Coming back to Amsterdam Marketing and their current challenge of solving the tourism imbalance in the city center, I argue that this imbalance is a result of their economic driven structure that does not permit the residents to exercise their rights as citizens. By developing a structure that doesn’t fully offer the platform for the residents to exercise their role as citizens they develop activities that only enhance the gap between them and the residents and does not allow the citizens to help in finding solutions to calibrate the touristic pressure on the neighborhood.

Current literature on city marketing (Karavatzis 2012, Braun, Katavatzis and Zenker 2013) also highlights the difficulty to include the residents in participative marketing processes. They suggest, as part of the solution, to use various ethnographic tools such as surveys and workshop formats to capture the opinions of the residents in the various stages of the development of marketing activities.
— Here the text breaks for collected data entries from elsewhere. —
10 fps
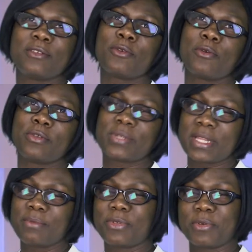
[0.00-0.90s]
you
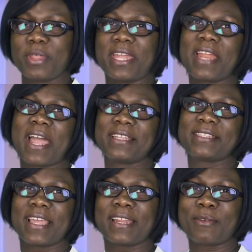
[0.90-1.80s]
sleep through the
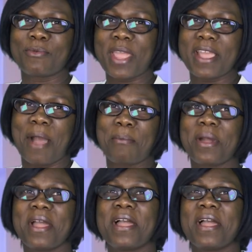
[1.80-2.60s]
night and then wake up,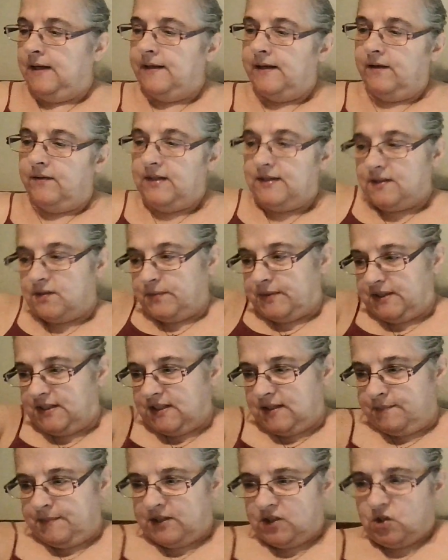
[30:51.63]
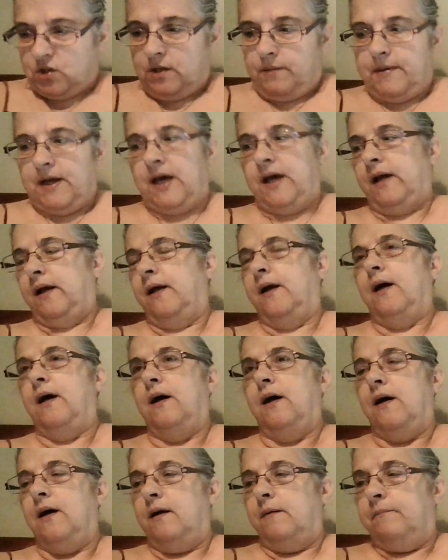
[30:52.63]
Now this was the mystery bag.
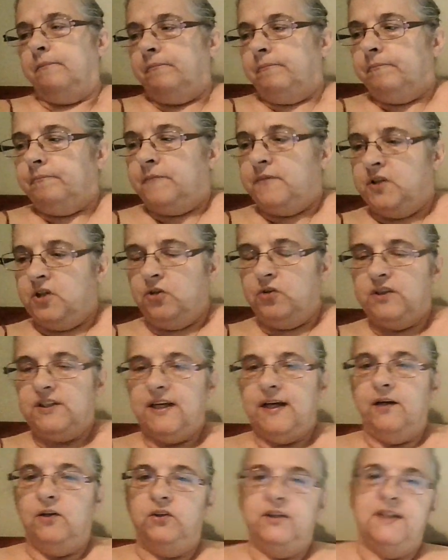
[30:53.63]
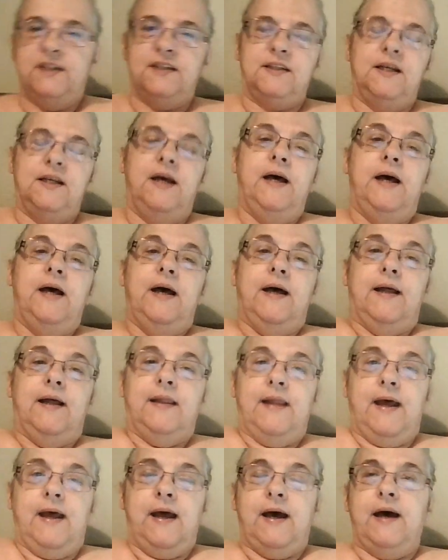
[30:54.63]
Um, due to illness,
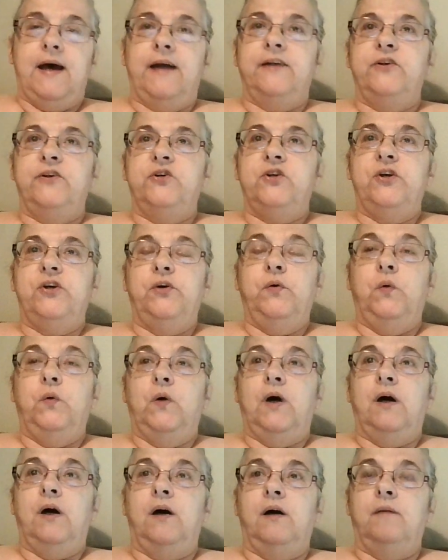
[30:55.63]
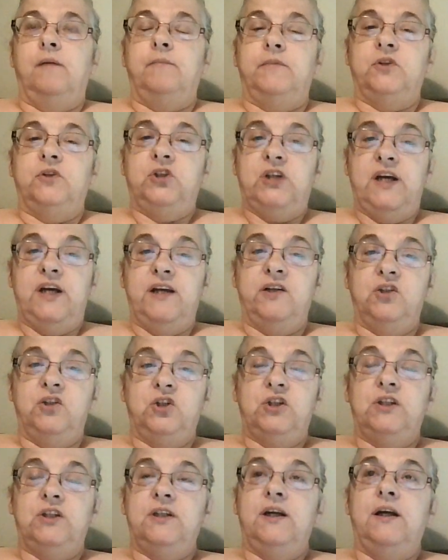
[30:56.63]
they had to um,
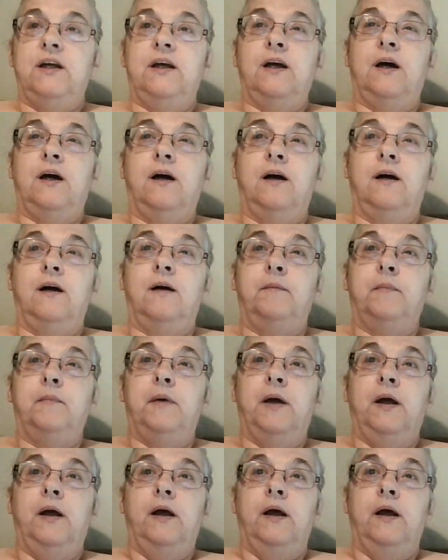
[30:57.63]
change, um,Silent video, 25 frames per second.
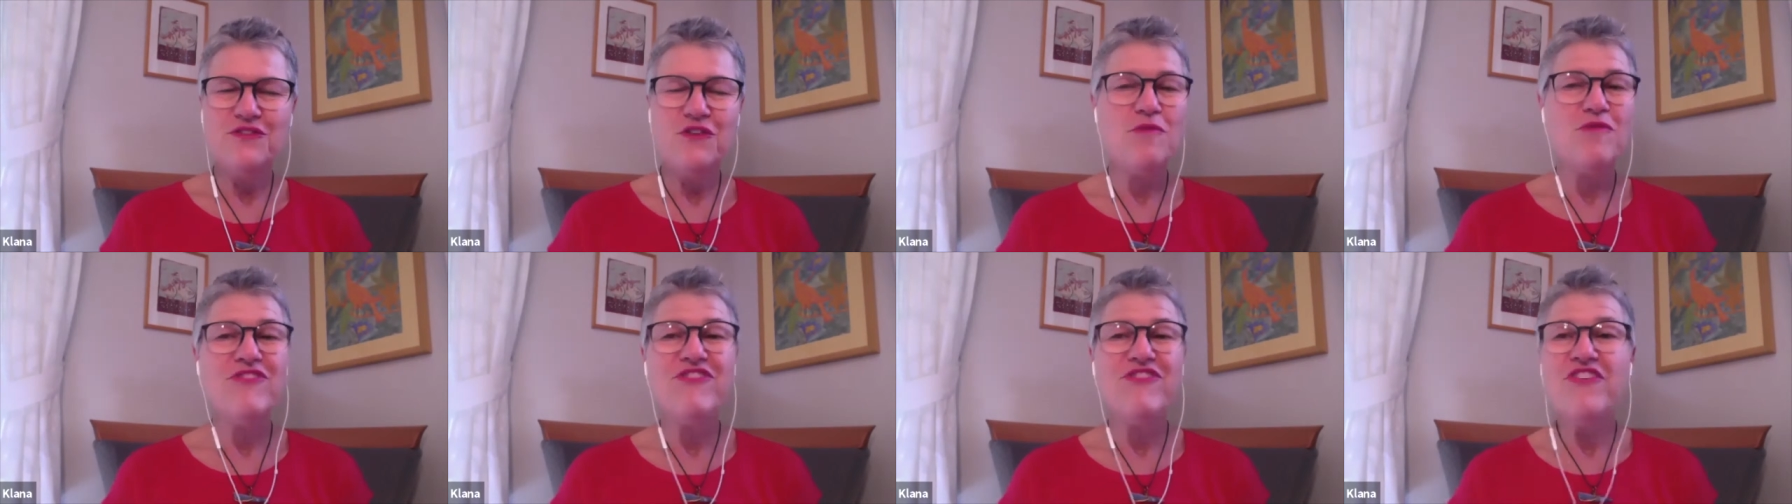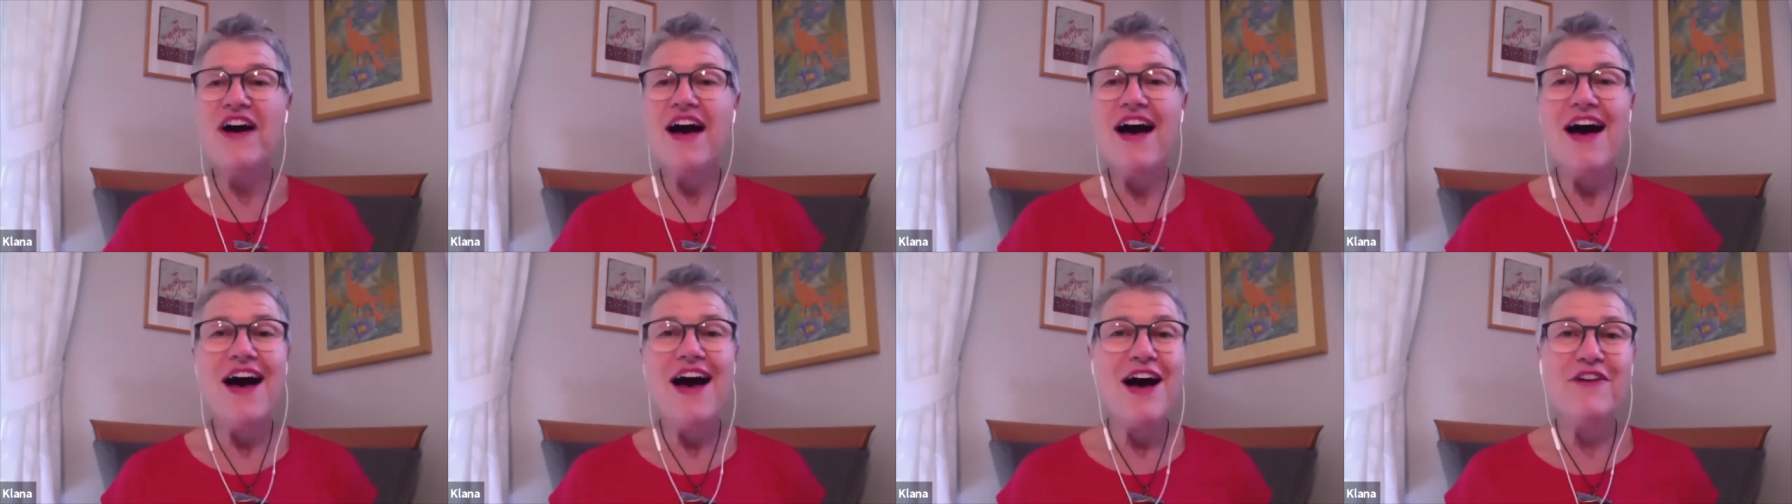from
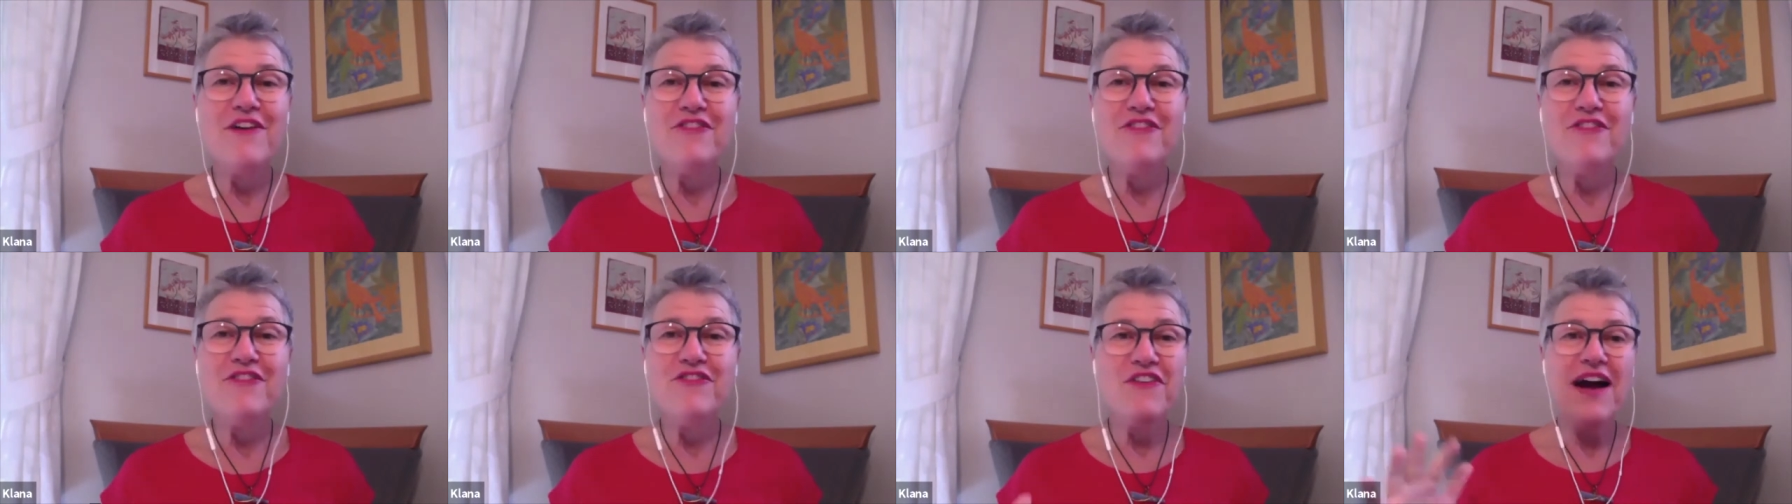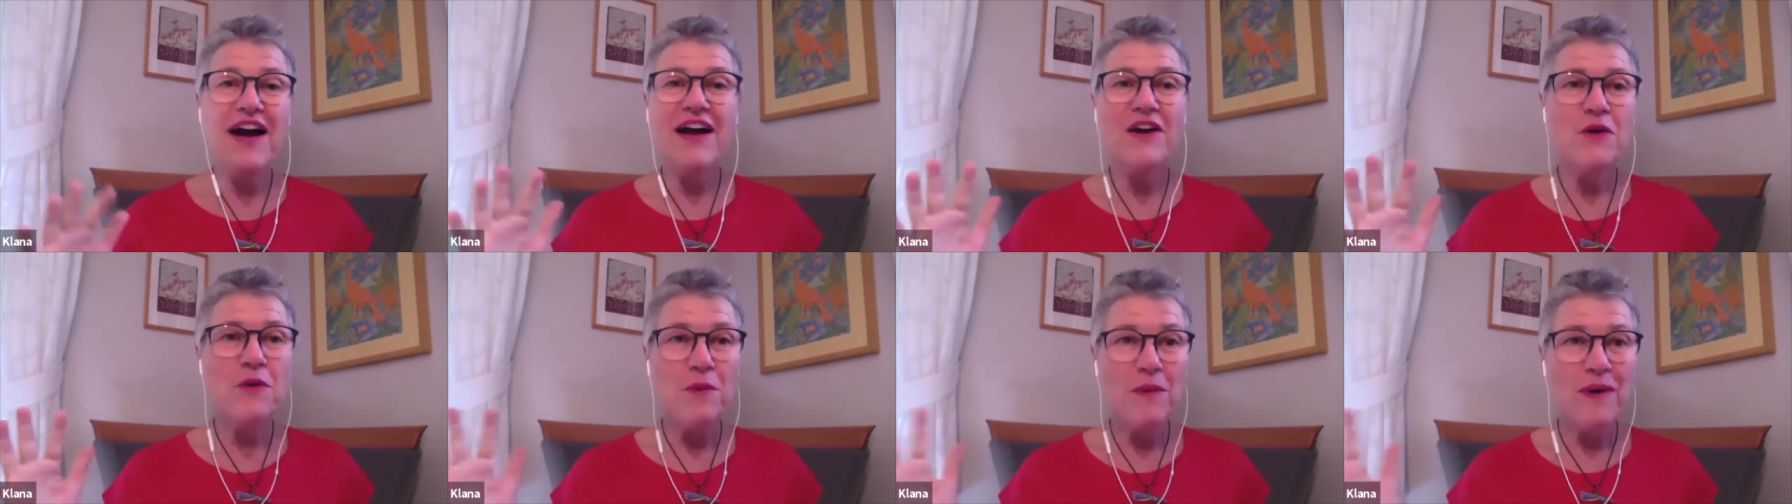far,
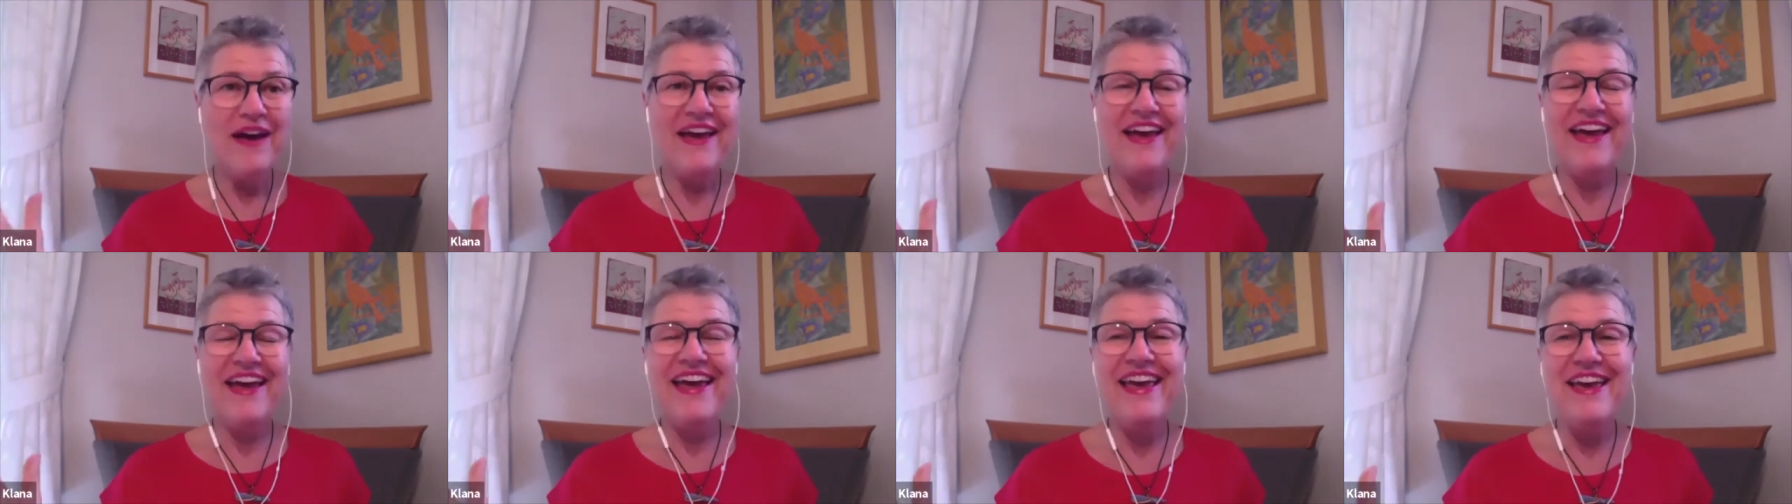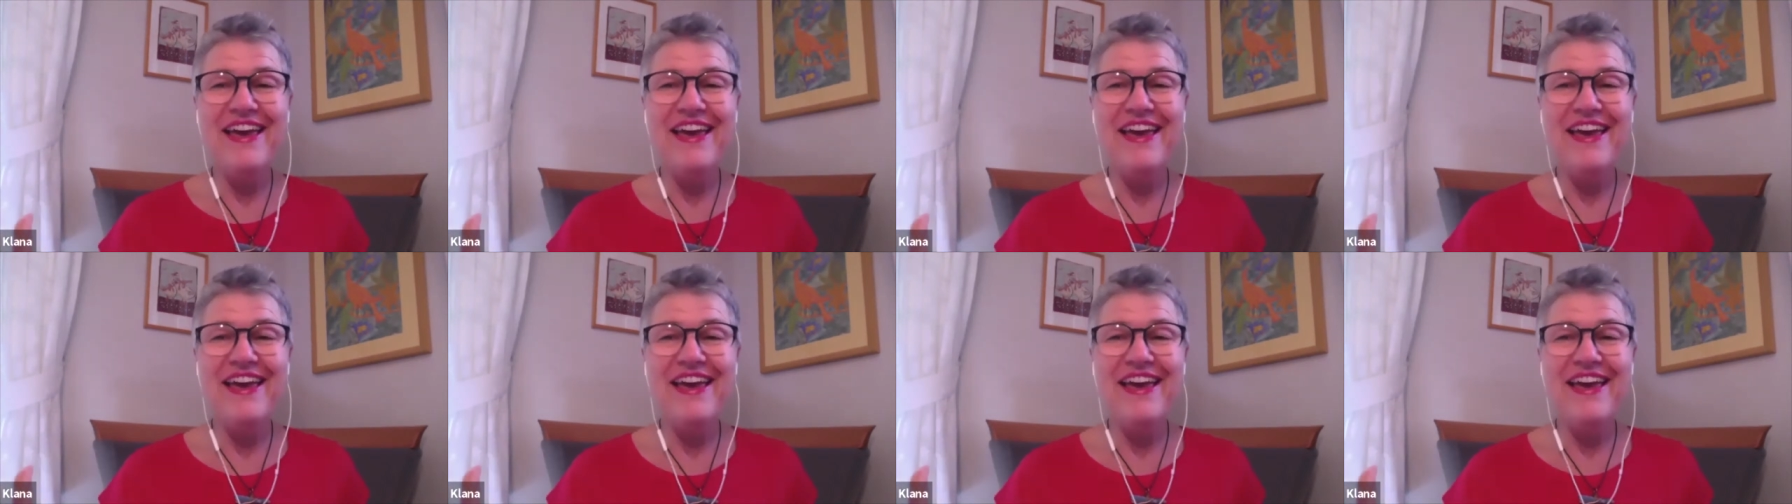far away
What I argue is that these suggestions are a small step in solving the problem of resident participation, as it still looks at them through the lens of consumers and not citizens. I argue that, in order for participation to happen, a stronger structure needs to be developed that allows not only visibility for the residents into the marketing activities developed but also allows influencing them from below. Nevertheless, the successful development of this structure lies in accepting (like in the case of Nieuwmarkt) the power of the residents to apply their agency to the activities and decisions. It also lies in reducing some of the power Amsterdam Marketing gives now to the business partners and including the residents in a three way dialogue (again like in the case of the Nieuwmarkt). By connecting together, they can thus negotiate a common point of comfort with tourism and its effects.